▶ WHAT YOU WILL DO:
Exactly the lines from the one containing "[0:07.00-0:08.00]" through the end of the records must be reproduced; leave out all pictures.

▶ INPUT RECORDS:
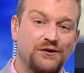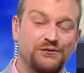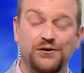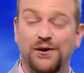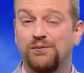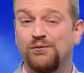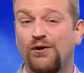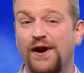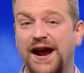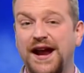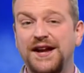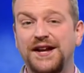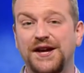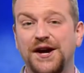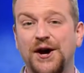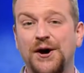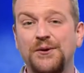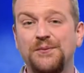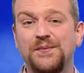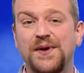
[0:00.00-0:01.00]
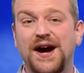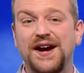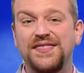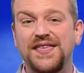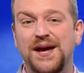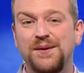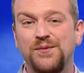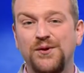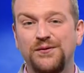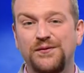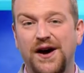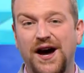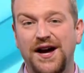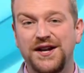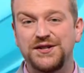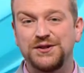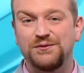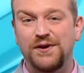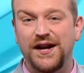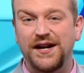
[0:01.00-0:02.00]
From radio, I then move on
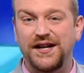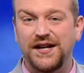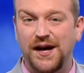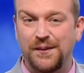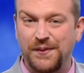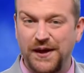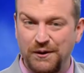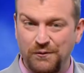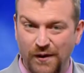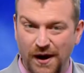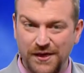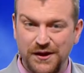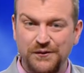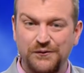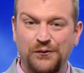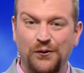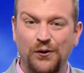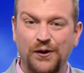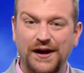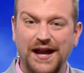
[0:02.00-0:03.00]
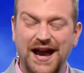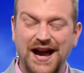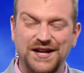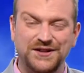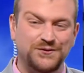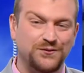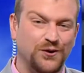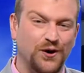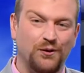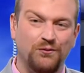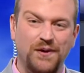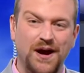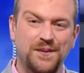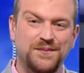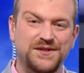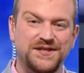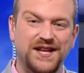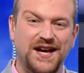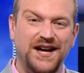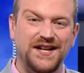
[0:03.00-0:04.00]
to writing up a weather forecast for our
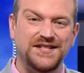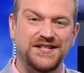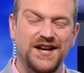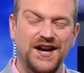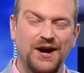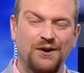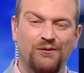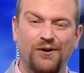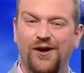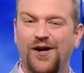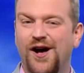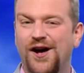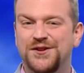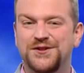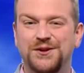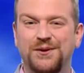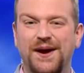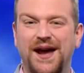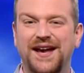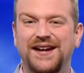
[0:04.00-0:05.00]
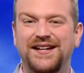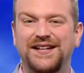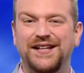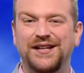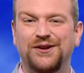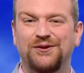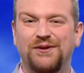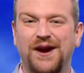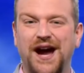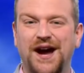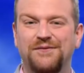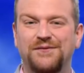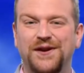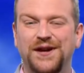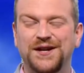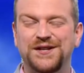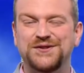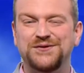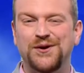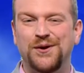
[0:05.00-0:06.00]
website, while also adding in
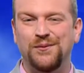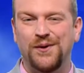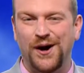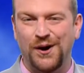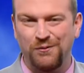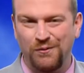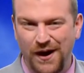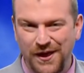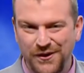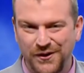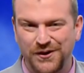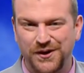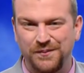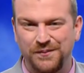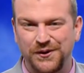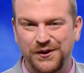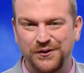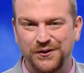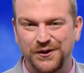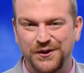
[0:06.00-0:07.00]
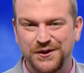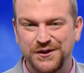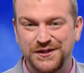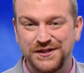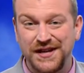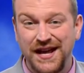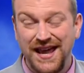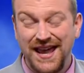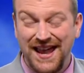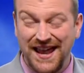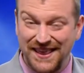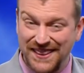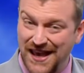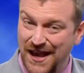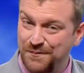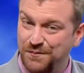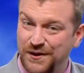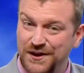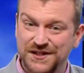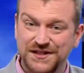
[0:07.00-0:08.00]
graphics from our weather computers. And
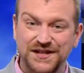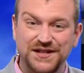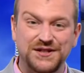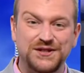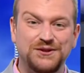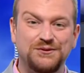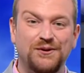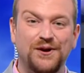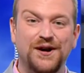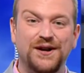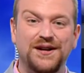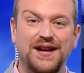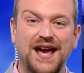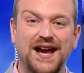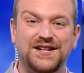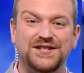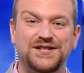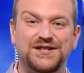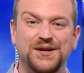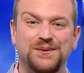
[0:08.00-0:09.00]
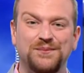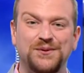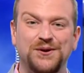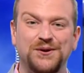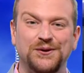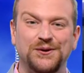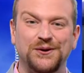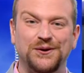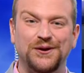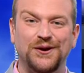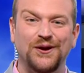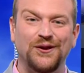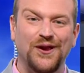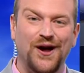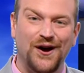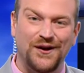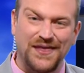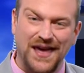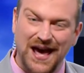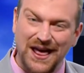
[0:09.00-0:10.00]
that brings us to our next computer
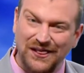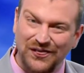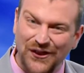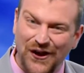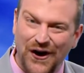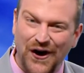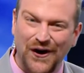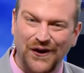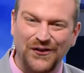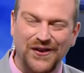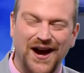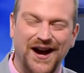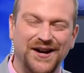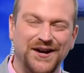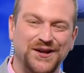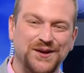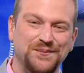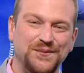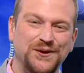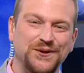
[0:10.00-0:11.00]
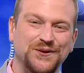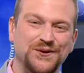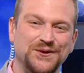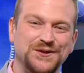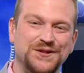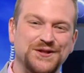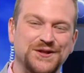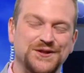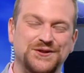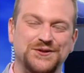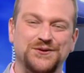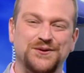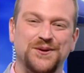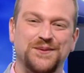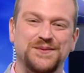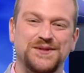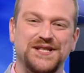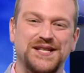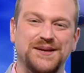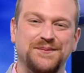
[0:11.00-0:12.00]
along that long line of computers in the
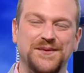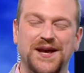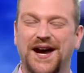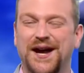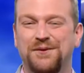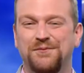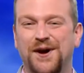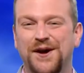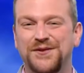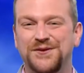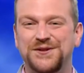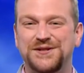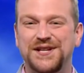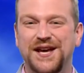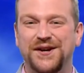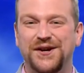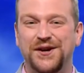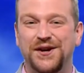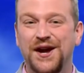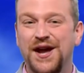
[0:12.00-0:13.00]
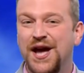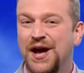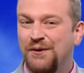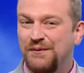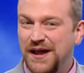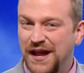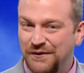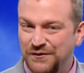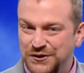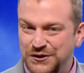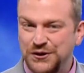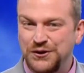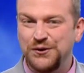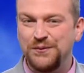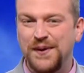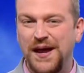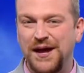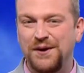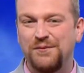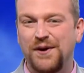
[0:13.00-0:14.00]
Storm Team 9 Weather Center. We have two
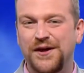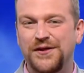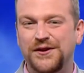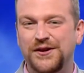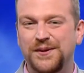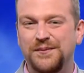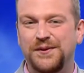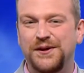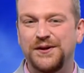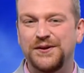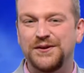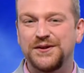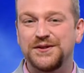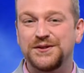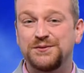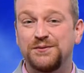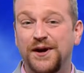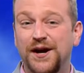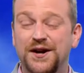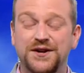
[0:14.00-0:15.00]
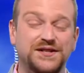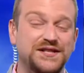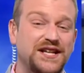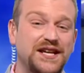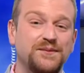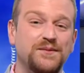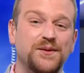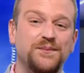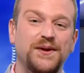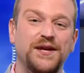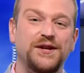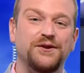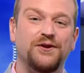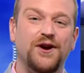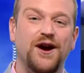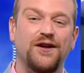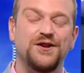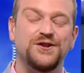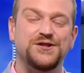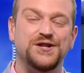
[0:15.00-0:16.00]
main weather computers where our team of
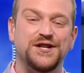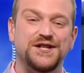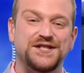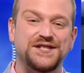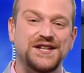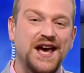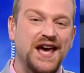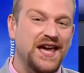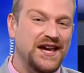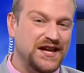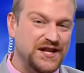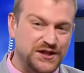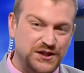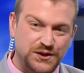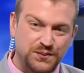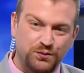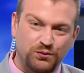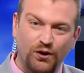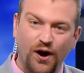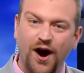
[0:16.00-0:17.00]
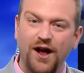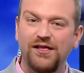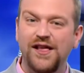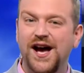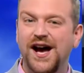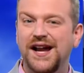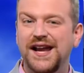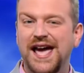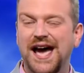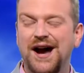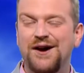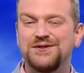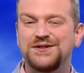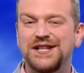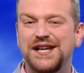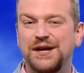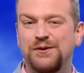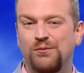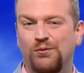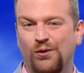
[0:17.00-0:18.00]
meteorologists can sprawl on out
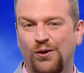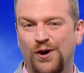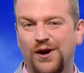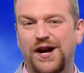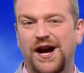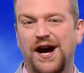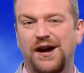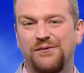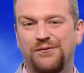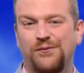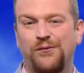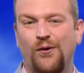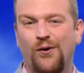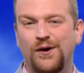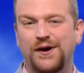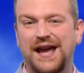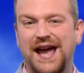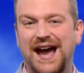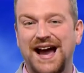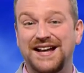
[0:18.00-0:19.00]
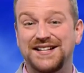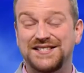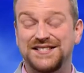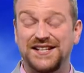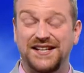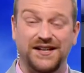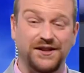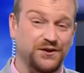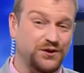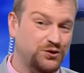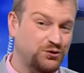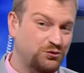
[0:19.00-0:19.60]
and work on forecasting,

▶ EXERCISE RESULT:
[0:07.00-0:08.00]
graphics from our weather computers. And
[0:08.00-0:09.00]
[0:09.00-0:10.00]
that brings us to our next computer
[0:10.00-0:11.00]
[0:11.00-0:12.00]
along that long line of computers in the
[0:12.00-0:13.00]
[0:13.00-0:14.00]
Storm Team 9 Weather Center. We have two
[0:14.00-0:15.00]
[0:15.00-0:16.00]
main weather computers where our team of
[0:16.00-0:17.00]
[0:17.00-0:18.00]
meteorologists can sprawl on out
[0:18.00-0:19.00]
[0:19.00-0:19.60]
and work on forecasting,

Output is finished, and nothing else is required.